This calls for a word-for-word copy of all the data, with each picture removed.

● **DATA SUPPLIED**
______________________________
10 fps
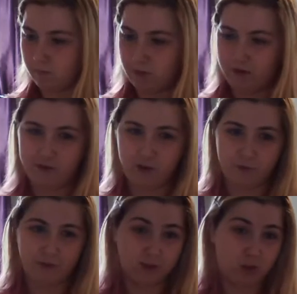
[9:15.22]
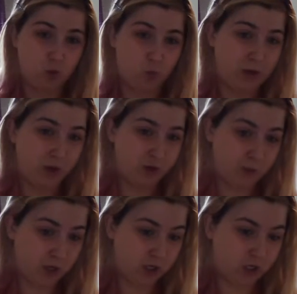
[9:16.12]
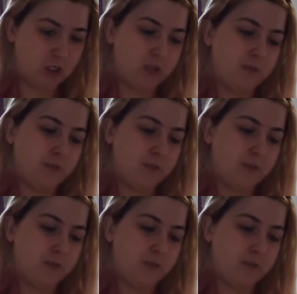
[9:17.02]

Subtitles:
if I don't feel too weird about it.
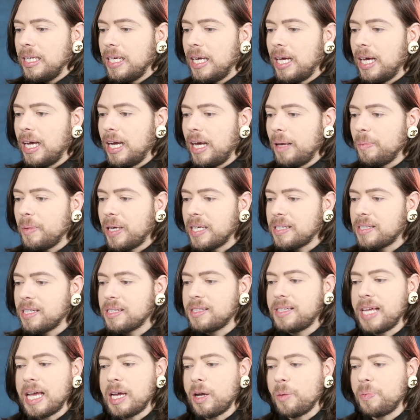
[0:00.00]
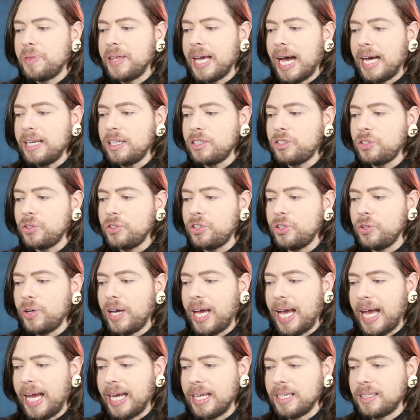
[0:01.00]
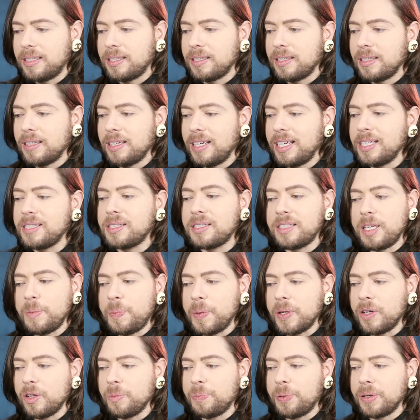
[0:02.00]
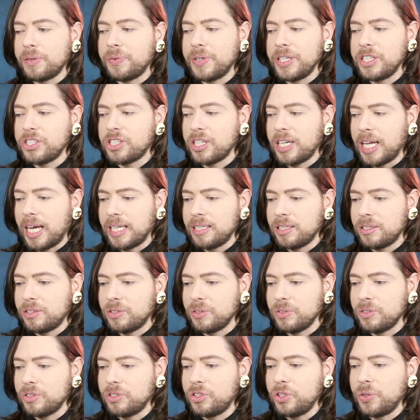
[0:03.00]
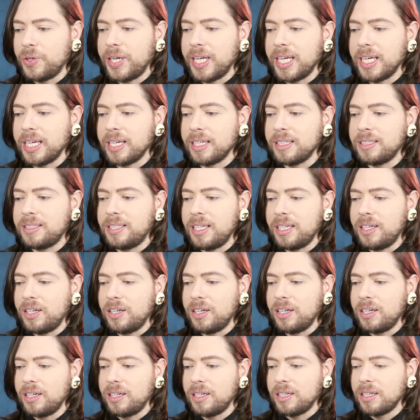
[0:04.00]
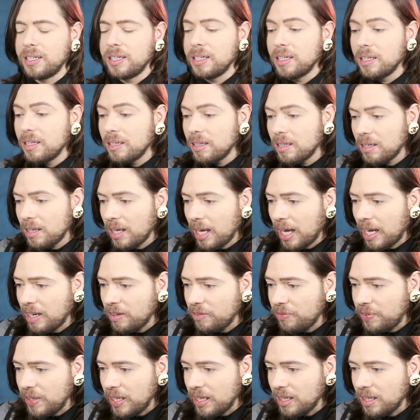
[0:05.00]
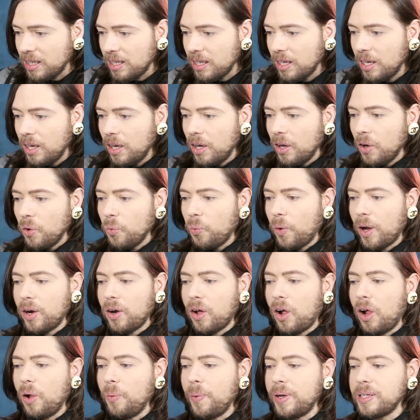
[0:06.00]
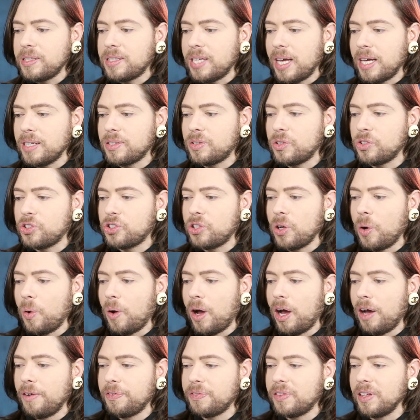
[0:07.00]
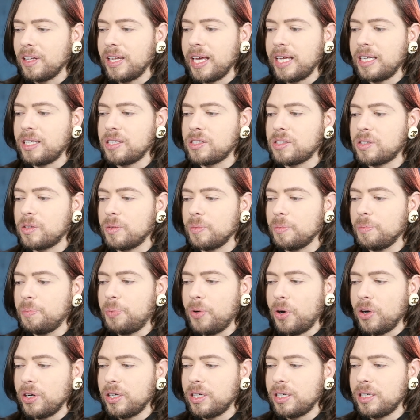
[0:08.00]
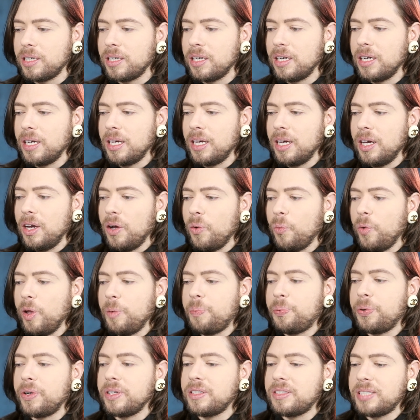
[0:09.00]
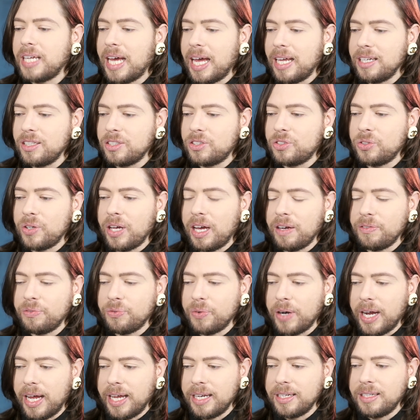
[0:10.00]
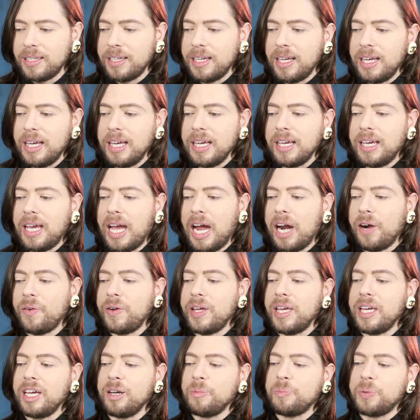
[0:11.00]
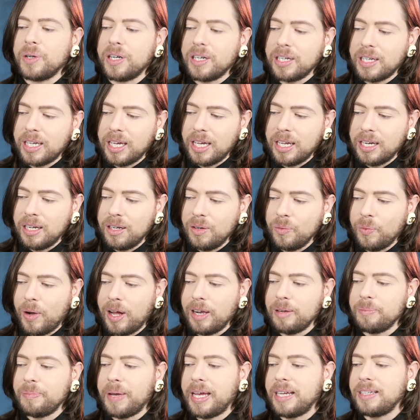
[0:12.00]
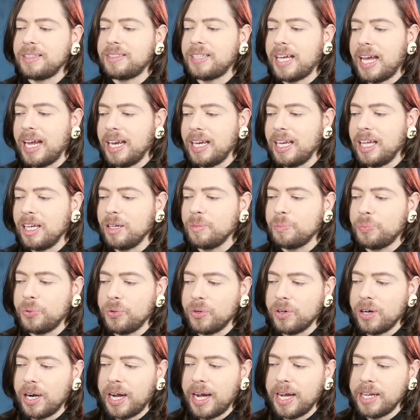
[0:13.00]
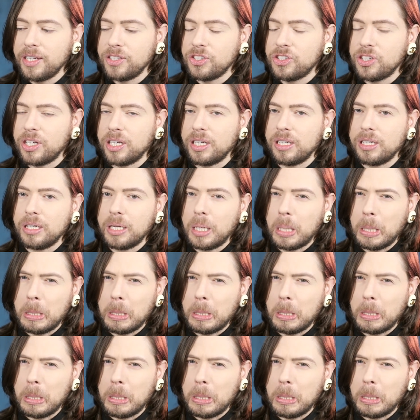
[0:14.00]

MK says, Jacob, the attitude you hate is typical Parisian attitude. During dinner en ville, one always has to show off the latest book we pretend to have read, carrying a Birkin while maintaining poor hygiene.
______________________________
● **ANSWER BOX**
10 fps
[9:15.22]
[9:16.12]
[9:17.02]

Subtitles:
if I don't feel too weird about it.
[0:00.00]
[0:01.00]
[0:02.00]
[0:03.00]
[0:04.00]
[0:05.00]
[0:06.00]
[0:07.00]
[0:08.00]
[0:09.00]
[0:10.00]
[0:11.00]
[0:12.00]
[0:13.00]
[0:14.00]

MK says, Jacob, the attitude you hate is typical Parisian attitude. During dinner en ville, one always has to show off the latest book we pretend to have read, carrying a Birkin while maintaining poor hygiene.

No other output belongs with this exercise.